Work instructions: What is needed is an exact repetition of the lines from the first one in the data through the line with "(424.69 s to 427.09 s)", with no pictures.

Source records
--------------------

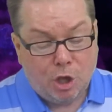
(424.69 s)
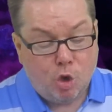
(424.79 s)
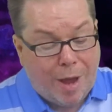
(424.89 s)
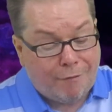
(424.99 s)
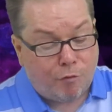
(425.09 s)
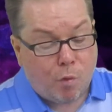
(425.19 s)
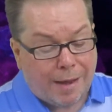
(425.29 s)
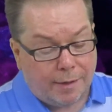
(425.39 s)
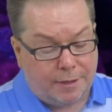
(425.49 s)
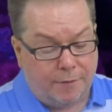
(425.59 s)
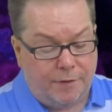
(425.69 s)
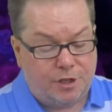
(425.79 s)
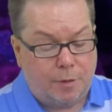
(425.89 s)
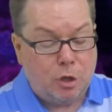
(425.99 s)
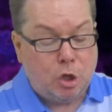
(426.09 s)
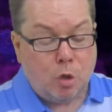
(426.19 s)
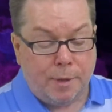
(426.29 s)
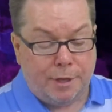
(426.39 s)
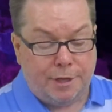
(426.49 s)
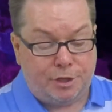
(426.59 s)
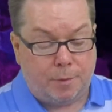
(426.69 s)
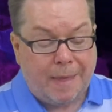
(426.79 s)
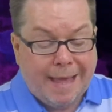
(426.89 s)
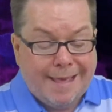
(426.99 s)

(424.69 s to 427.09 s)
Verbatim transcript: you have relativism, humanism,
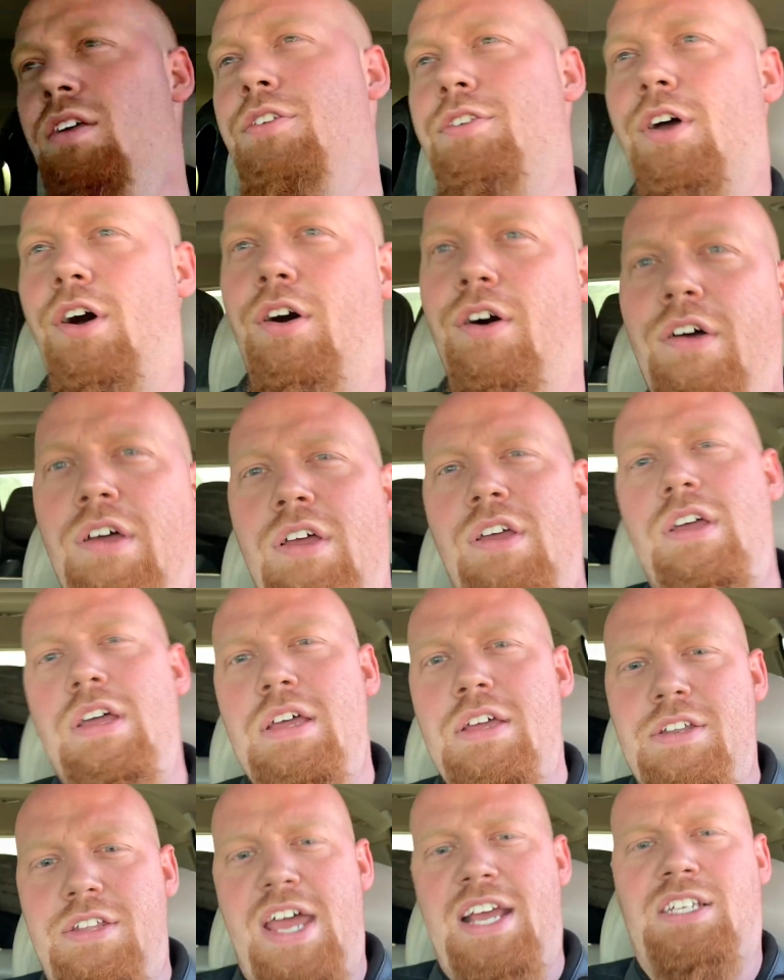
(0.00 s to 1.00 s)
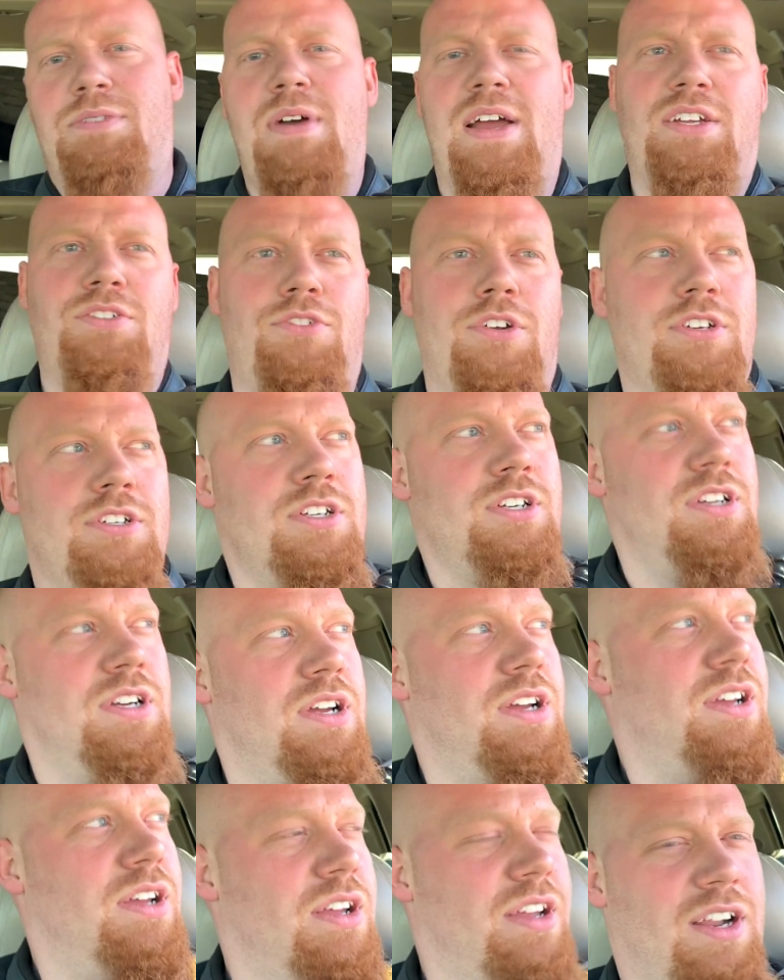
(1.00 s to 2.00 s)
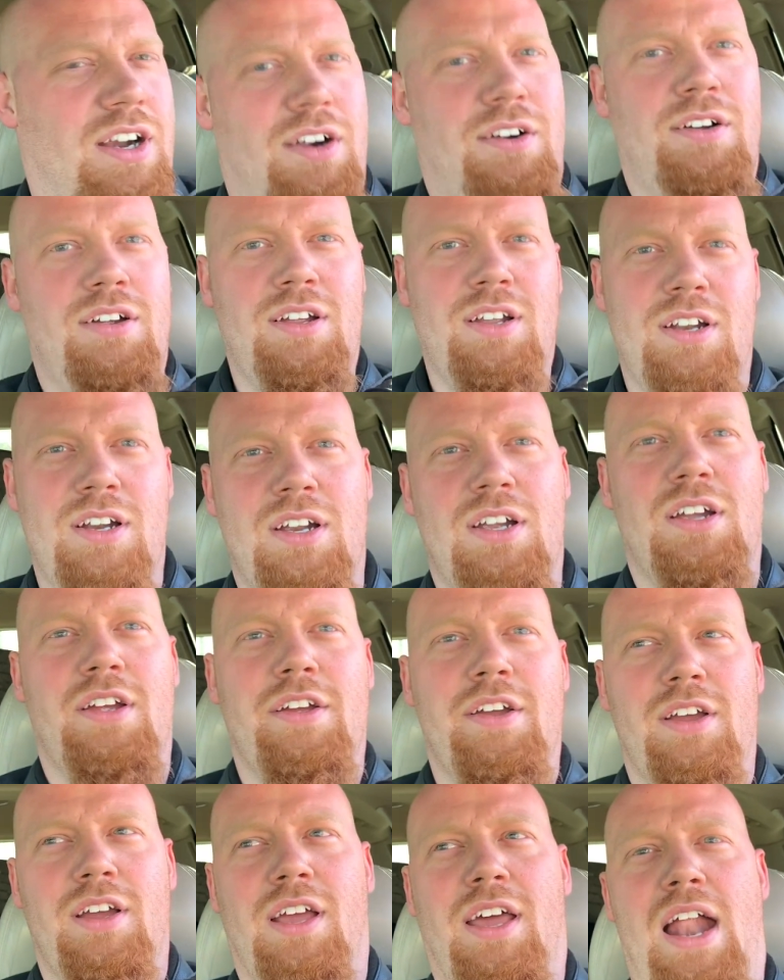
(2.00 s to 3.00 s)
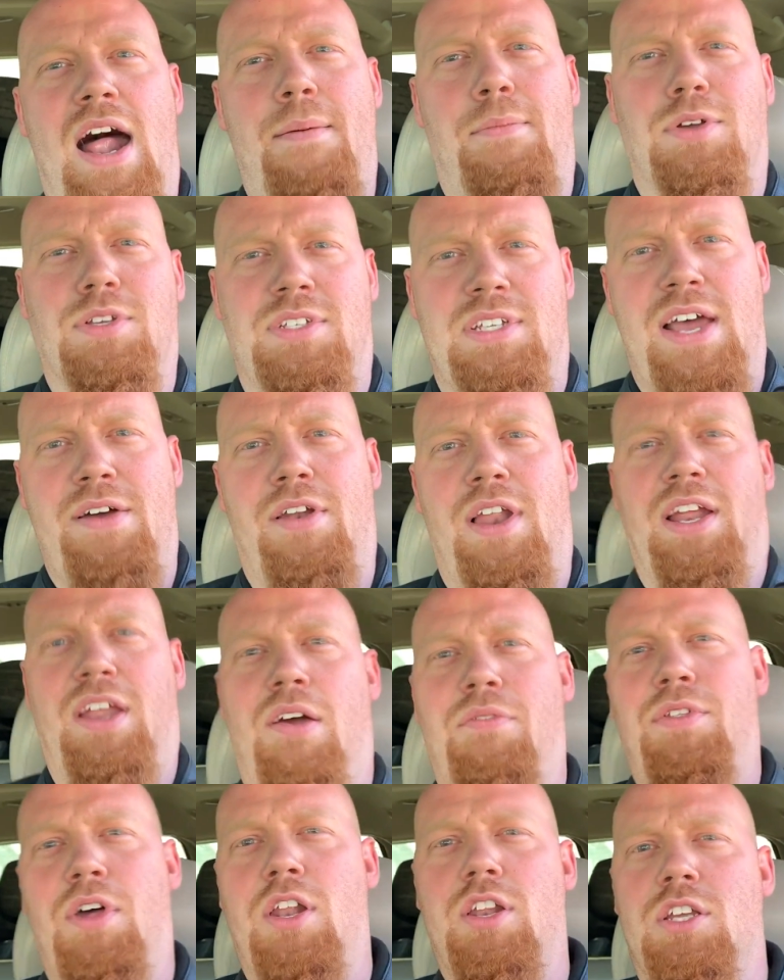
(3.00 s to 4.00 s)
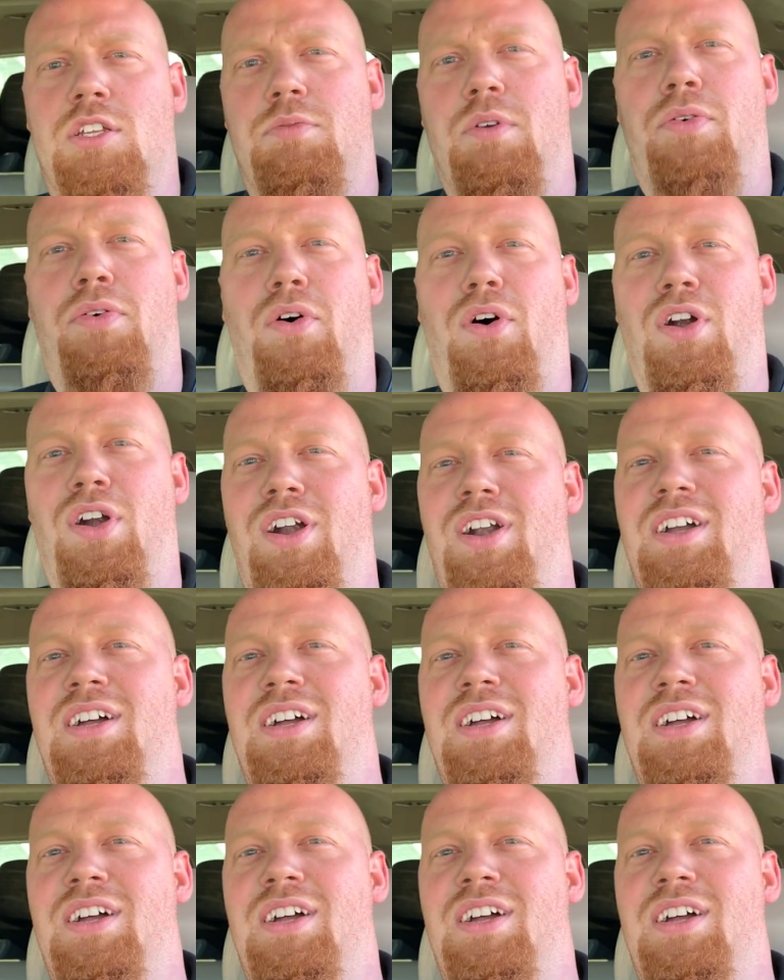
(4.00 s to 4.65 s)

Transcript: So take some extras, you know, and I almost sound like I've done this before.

--------------------

Output for this task:
(424.69 s)
(424.79 s)
(424.89 s)
(424.99 s)
(425.09 s)
(425.19 s)
(425.29 s)
(425.39 s)
(425.49 s)
(425.59 s)
(425.69 s)
(425.79 s)
(425.89 s)
(425.99 s)
(426.09 s)
(426.19 s)
(426.29 s)
(426.39 s)
(426.49 s)
(426.59 s)
(426.69 s)
(426.79 s)
(426.89 s)
(426.99 s)

(424.69 s to 427.09 s)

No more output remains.